Bertonha (2001) registra o fato de que Vargas, ao apoiar claramente os Aliados, colocava seu próprio governo em xeque; afinal, como poderia incitar os brasileiros a protestarem contra as ditaduras fascistas sem que estes se revoltassem contra a ditadura aplicada no Brasil? Outro fator negativo para Vargas era a dificuldade das pessoas entenderem a real necessidade do país participar da guerra enviando tropas, sendo que a guerra acontecia muito distante do cotidiano das pessoas.

23

Para uma melhor compreensão, ver: DEOPS – A lógica da desconfiança. Rio de Janeiro: Arquivo Público do Estado do Rio de Janeiro, 1993. Outras obras auxiliam na ampliação do conhecimento acerca do tema, como as de: MAGALHÃES, Fernanda Torres. O suspeito através das lentes. O DEOPS e a imagem da subversão (1930-1945). São Paulo: Imprensa Oficial, 2008. CANCELLI, Elizabeth. O mundo das violências: a polícia na Era Vargas. Brasilia: EDUNB, 1993. CARNEIRO, Maria L. T.. Livros proibidos, idéias malditas: O DEOPS e as minorias silenciadas. 2 ed. São Paulo: Ateliê Editorial, 2002.

O ex-combatente da FEB, Boris Schnaidermann (1995, p. 285), informa que havia grande desânimo entre os convocados para lutar na Europa, porque até mesmo para os soldados era difícil conceber uma luta pela democracia saindo de um país dominado por uma ditadura severa. Reforça ainda que os estudantes nas ruas e os quebra-quebras generalizados ocorridos em vários cantos do país eram superficiais e que muitos julgavam não haver motivos para lutar.

Esses fatores obrigaram o governo a realizar uma política de mobilização restrita e controlada para que não tivesse maiores problemas com a população e para que o projeto de nacionalização não perdesse a força.
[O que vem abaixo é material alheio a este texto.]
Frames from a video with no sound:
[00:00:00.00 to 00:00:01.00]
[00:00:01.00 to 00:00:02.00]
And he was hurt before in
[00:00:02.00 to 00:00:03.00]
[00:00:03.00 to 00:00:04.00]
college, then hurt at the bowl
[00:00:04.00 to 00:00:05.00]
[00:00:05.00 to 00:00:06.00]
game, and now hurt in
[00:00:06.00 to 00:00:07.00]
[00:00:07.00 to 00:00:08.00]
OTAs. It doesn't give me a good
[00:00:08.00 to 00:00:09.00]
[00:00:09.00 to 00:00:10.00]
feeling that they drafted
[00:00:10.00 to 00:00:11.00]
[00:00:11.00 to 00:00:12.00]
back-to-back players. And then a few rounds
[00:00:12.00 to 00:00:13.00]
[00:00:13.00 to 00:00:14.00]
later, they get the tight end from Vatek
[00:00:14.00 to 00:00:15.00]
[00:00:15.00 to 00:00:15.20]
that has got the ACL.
Visando a um alinhamento da população, o governo varguista criou uma série de repartições que dariam suporte às questões de guerra, como a Comissão de Mobilização Econômica, que tomou a frente na criação de um “front interno”.
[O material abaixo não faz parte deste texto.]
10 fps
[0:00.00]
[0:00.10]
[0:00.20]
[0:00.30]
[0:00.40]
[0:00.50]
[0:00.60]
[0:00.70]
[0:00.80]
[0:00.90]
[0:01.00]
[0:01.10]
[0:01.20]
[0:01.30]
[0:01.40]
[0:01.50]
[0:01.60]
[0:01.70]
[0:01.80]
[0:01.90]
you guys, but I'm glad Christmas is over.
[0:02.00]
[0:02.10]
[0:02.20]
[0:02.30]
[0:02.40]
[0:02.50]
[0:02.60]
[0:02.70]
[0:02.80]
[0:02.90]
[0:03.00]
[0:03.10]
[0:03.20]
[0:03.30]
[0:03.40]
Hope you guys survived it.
Com a entrada efetiva do país no conflito mundial, iniciou-se um período de escassez de alimentos, racionamento de combustíveis, carestia de preços e de medos que até então não faziam parte do cotidiano, como a ameaça de invasão do país e da falta total de suprimentos de primeira necessidade.
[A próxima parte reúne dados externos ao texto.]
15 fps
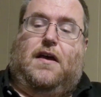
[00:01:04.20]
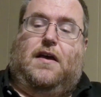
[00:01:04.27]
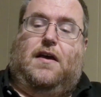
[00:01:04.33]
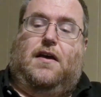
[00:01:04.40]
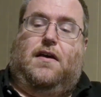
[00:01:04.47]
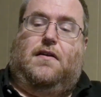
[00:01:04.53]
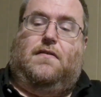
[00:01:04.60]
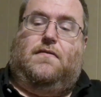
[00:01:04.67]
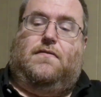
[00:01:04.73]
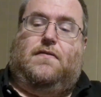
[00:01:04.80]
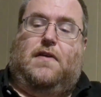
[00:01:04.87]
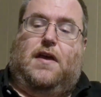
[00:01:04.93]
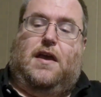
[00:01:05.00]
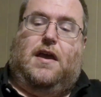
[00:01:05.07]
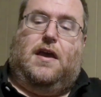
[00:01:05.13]

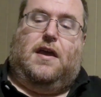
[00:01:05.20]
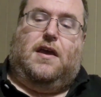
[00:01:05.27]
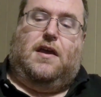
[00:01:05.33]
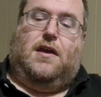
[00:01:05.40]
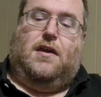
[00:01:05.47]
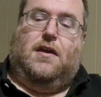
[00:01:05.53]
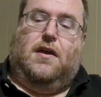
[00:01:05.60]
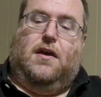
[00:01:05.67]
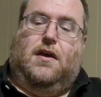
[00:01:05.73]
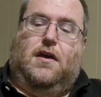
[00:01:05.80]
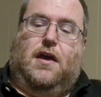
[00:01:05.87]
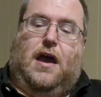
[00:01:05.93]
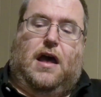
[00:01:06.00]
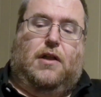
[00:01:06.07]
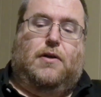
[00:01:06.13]
as a
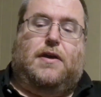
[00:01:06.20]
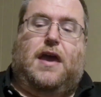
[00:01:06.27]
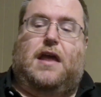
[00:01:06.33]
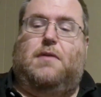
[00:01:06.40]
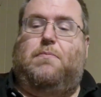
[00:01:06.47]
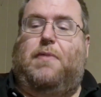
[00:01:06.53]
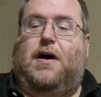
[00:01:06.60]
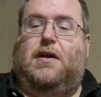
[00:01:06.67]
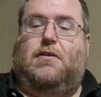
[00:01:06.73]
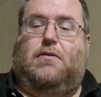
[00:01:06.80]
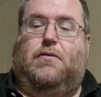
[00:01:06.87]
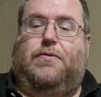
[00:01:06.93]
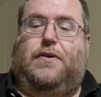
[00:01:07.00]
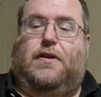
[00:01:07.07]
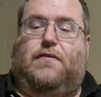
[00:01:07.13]
allocated
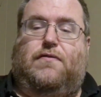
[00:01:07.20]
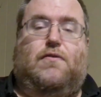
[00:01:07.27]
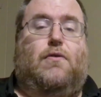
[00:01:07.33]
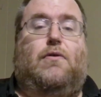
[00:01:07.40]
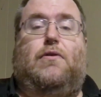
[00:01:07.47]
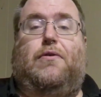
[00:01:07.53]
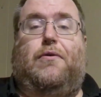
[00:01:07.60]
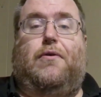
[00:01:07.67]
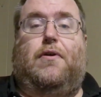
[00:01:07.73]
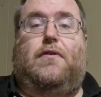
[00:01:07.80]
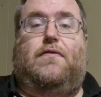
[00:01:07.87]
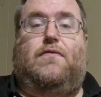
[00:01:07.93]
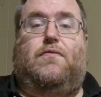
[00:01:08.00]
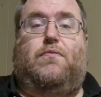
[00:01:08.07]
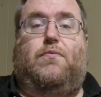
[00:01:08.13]
bottle that a store in
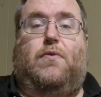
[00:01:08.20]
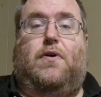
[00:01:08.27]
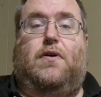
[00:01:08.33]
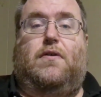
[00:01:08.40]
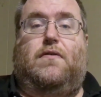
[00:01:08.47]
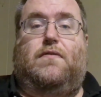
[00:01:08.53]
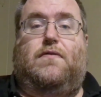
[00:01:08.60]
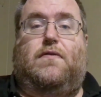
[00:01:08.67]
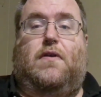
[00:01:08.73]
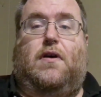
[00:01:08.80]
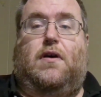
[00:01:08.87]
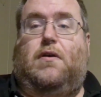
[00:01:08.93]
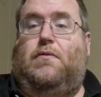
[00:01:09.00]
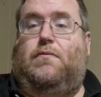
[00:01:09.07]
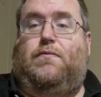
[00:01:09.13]
Lawrence was
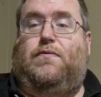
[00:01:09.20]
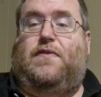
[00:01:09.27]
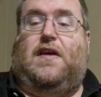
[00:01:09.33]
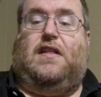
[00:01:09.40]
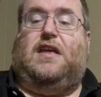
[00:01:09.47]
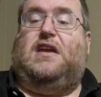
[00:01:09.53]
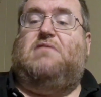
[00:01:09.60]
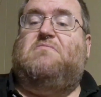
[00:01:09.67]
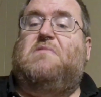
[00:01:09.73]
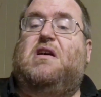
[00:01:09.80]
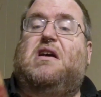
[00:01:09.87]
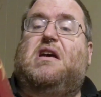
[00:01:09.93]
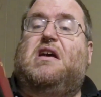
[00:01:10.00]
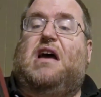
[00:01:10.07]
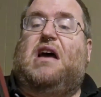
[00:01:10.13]
selling.
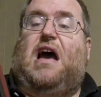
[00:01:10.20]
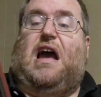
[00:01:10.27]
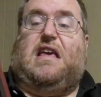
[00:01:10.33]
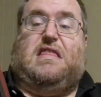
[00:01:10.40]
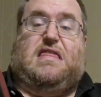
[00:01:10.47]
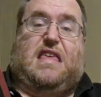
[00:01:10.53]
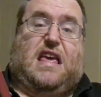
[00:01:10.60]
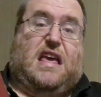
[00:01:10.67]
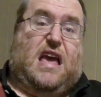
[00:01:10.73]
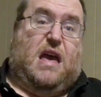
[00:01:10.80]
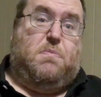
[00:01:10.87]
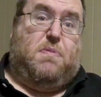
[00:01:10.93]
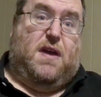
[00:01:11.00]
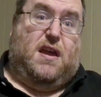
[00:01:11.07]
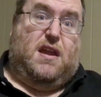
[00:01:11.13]
I think
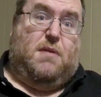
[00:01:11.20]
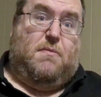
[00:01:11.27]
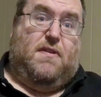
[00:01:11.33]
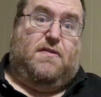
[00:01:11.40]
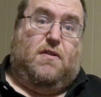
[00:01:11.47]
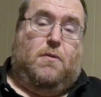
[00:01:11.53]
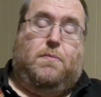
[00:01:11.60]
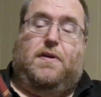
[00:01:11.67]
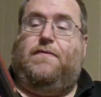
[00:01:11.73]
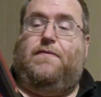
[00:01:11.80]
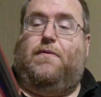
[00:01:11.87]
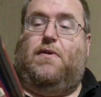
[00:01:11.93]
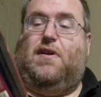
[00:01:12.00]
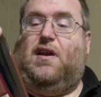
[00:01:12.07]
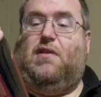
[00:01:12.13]
I paid MSRP
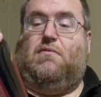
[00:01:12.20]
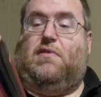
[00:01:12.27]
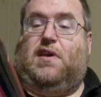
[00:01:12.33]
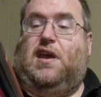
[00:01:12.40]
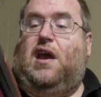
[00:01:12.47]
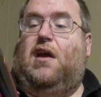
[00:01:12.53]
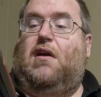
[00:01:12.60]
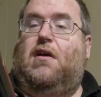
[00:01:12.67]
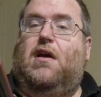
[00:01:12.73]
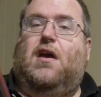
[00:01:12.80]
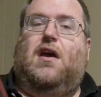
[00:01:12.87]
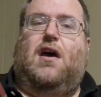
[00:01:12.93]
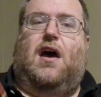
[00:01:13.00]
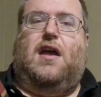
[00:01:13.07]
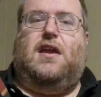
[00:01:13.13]
for it. I didn't really care.
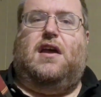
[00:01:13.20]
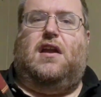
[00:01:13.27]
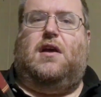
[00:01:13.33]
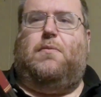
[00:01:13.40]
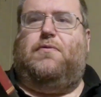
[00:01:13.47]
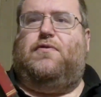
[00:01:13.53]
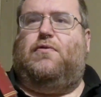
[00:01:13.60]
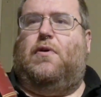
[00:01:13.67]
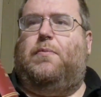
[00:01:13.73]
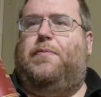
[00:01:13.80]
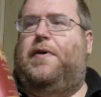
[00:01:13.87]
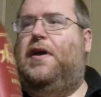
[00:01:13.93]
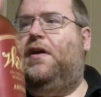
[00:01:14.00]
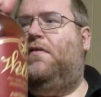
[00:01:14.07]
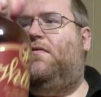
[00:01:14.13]
I did get a couple store
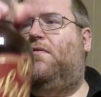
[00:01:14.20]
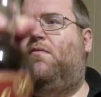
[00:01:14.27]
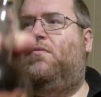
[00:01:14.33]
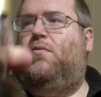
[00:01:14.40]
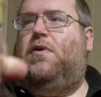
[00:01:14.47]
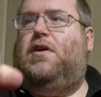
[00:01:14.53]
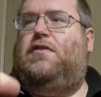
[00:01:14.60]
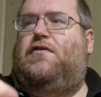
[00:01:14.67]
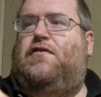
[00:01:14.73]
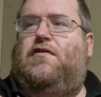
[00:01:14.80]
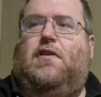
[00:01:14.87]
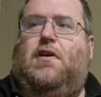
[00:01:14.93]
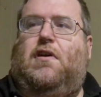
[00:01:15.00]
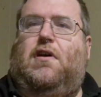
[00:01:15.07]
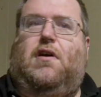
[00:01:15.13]
picks, which
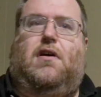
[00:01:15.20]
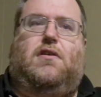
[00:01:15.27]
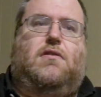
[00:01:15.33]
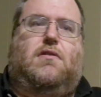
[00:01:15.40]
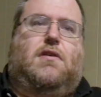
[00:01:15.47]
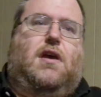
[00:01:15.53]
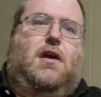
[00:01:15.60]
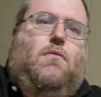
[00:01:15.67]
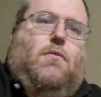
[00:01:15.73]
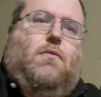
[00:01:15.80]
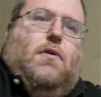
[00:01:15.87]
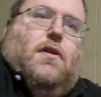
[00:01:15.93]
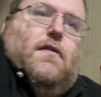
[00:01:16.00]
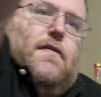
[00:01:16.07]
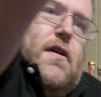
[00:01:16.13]
you can't
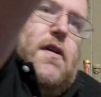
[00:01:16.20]
really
Dado o pano de fundo, procuraremos apontar, nos capítulos subseqüentes, como a campanha de nacionalização, iniciada em 1937, e a efetiva participação do país no conflito bélico mundial acarretaram mudanças no cotidiano de Curitiba, avaliando como a imprensa paranaense e as leis restritivas se constituíram em fatores que levaram a população às ruas e a tomar medidas violentas contra os imigrantes. Objetivamos também apresentar a força do aparato policial da DOPS/PR através dos seus próprios documentos, atualmente disponíveis no Arquivo Público do Estado do Paraná.